Poco después de la publicación del disco, Edgar Froese renegaba públicamente de él y, especialmente, de la aportación de Jolliffe al mismo. No en vano, el flautista y cantante dejó la banda nada más terminar la gira posterior al disco y nunca más volvió a ella (curiosamente a principios de este años, Jolliffe hizo una serie de conciertos en solitario reinterpretando todo el disco con ocasión del 40º aniversario del mismo). Visto con la perspectiva del tiempo, es evidente que “Cyclone” fue una gran ruptura con respecto a lo que Tangerine Dream habían hecho hasta aquel momento pero lo cierto es que, pese al innegable cambio que supuso la introducción de un vocalista y un batería, la esencia del sonido del grupo seguía estando ahí.

En nuestra opinión, “Cyclone” fue un disco precipitado.

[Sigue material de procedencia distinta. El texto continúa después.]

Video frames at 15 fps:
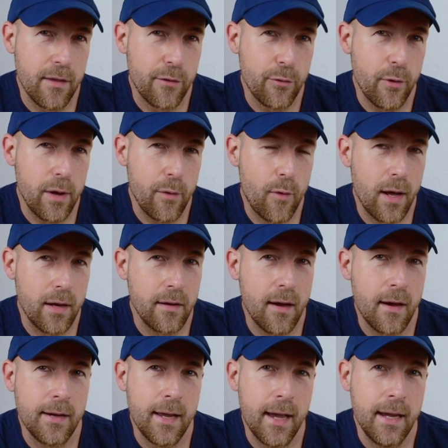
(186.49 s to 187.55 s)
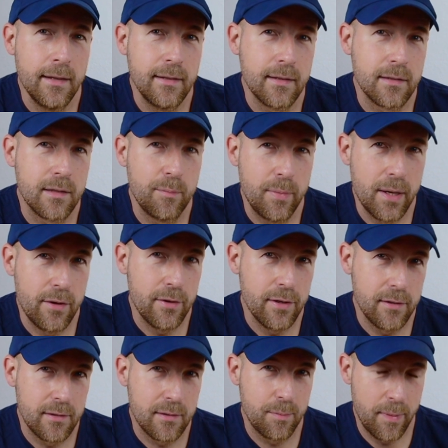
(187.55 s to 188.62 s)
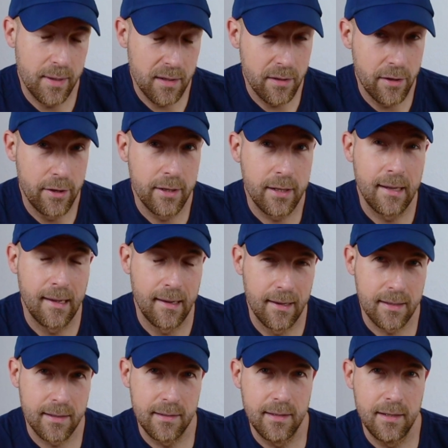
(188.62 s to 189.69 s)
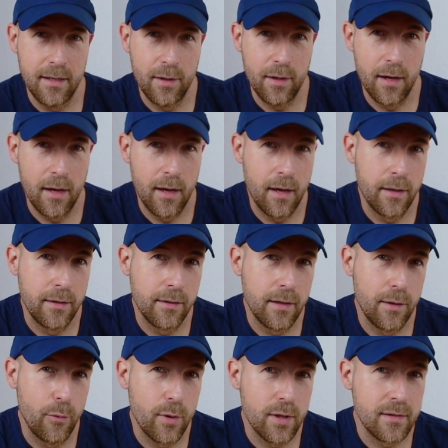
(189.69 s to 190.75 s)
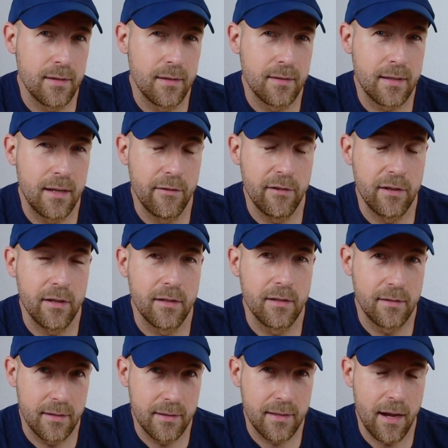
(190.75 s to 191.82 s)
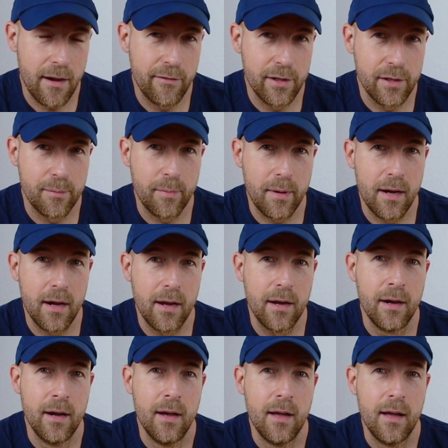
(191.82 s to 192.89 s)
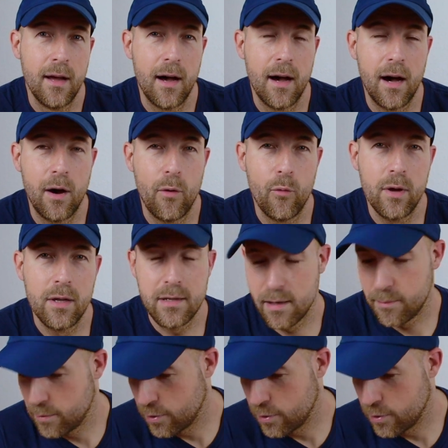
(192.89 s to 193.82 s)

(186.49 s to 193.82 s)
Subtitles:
3198 is a Barrett spiral galaxy, and it was discovered by William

Quizá por la premura con que se hizo para respetar fechas de entrega o por aprovechar unos días de estudio que ya habían sido contratados, el resultado no fue del todo satisfactorio. Tampoco parecía justificada la sustitución de Baumann por otros músicos, máxime cuando pocos meses después de grabar “Cyclone”, Froese y Franke lanzarían un nuevo disco de Tangerine Dream con ambos artistas como únicos integrantes de la banda, probando que no era necesario nadie más para hacer un buen trabajo (ya  hablamos en su momento de ese disco). Tomando en cuenta todo esto ¿es “Cyclone” un mal disco? No. ¿Era necesario? Probablemente tampoco. Sin embargo está ahí y no está de más tenerlo en cuenta por mucho que no se encuentre entre los mejores de Tangerine Dream.